Читать «Сила Божия и немощь человеческая» онлайн - страница 77

Сергей Александрович Нилус

Стояли дни Покровской ярмарки. В монастыре побывало много именитого и благочестивого купечества, и свечная выручка быстро достигла более двухсот рублей серебром. Стоял я у ранней Литургии, и, наблюдая, как полнится выручка – свечная и кошельковая, подумал я: дай-ка я деньги после обедни перенесу в Троицкую церковь – двери там старинные, прочные, железные со внутренним замком; да еще и другим прочным замком запираются – с накладной старинной цепью. Здесь же и двери плохи, и замок плохой, слабый – как бы не ввести кого во искушение грехом святотатства. Задумано – сделано: во время вечерни, незаметно для других, перенес я всю выручку в Троицкую церковь, оставив в Покровской только для сдачи рублей двадцать пять.

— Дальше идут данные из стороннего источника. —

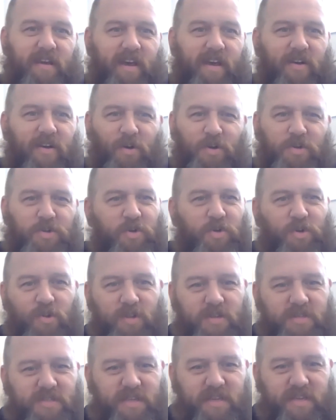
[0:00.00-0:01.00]
Ocean
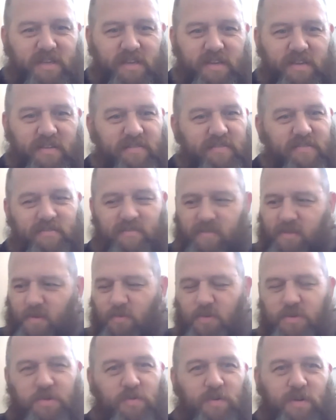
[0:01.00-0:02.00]
Colour Scene,
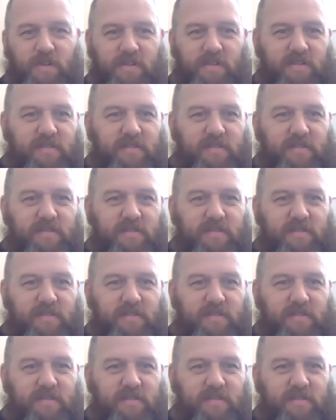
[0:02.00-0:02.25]
usual.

На этот раз предчувствие меня не обмануло: на другой день, во время утрени, пошел пономарь Николай в Покровскую церковь для приготовления необходимого к служению ранней Литургии и, к ужасу своему, увидел в притворе храма, что входные двери в церковь растворены, замок сбит и валяется на полу, а свечной ящик взломан, свечи повыкиданы и разбросаны, равно как и медные деньги. Побежал перепуганный пономарь к настоятелю, тот послал гонца за мной, и мы втроем смогли убедиться лишь в том, что были в святом храме грабители, которые бесследно скрылись. Я сказал настоятелю, что выручки было более двухсот рублей, и он, во избежание следствия, строго-настрого запретил и мне, и пономарю разглашать о случившемся. Очень обрадовался настоятель, узнав, что я догадался припрятать выручку в верное место, и благодарил меня за сметливость.

В обители в это время в числе братии был один иеромонах из тамбовских дворян, отец Петр, к которому я питал особое душевное уважение и был с ним в отношениях столь близких, что, кроме него, не имел собеседников, и открывал ему свою душу, как бы старцу. Знал я его с той поры, когда впервые подвизался в монастырском саду, в срубе. Часто мы с ним, бывало, скорбели и вздыхали о беспорядках, допущенных слабым управлением, и сокрушались о том неимоверном зле, какое вносят в монастыри вдовствующее духовенство и семинаристы, исключенные из семинарий за неуспешность и безнравственное поведение. А таких в обители нашей хватало – едва ли не большая часть всей братии.

Вот этому-то иеромонаху я и имел неосторожность и слабость в дружественной, с глазу на глаз келейной беседе рассказать о случившемся святотатстве. Мог ли я думать, что в его сердце уже засеяны были против меня врагом нашего спасения семена зависти, которая со временем не только в нем, но и во многих из моей лебедянской собратии разрослась до степени адской злобы? Между тем семена злобной зависти в сердце иеромонаха Петра ко времени моей откровенной с ним беседы дали, как потом оказалось, и спелый злой плод. И вышло-то это все из-за того, что он был подвержен слабости к «лекарственному», попросту говоря, – к водке, и ему в обличение выставляли меня, как пример, достойный подражания. Угнетало его это тем более, что ктитором он сам был более десяти лет.

Что он наговорил про меня настоятелю после нашей беседы, то осталось неизвестным, но мне пришлось перенести тяжкое испытание. Упоминаю о случившемся не для того, чтобы обличать и бичевать в других пороки, но чтобы показать, как через невнимательных к своему спасению и к жизни своей души, слабых людей враг-диавол строит свои ковы против всех хотящих жати свое спасение.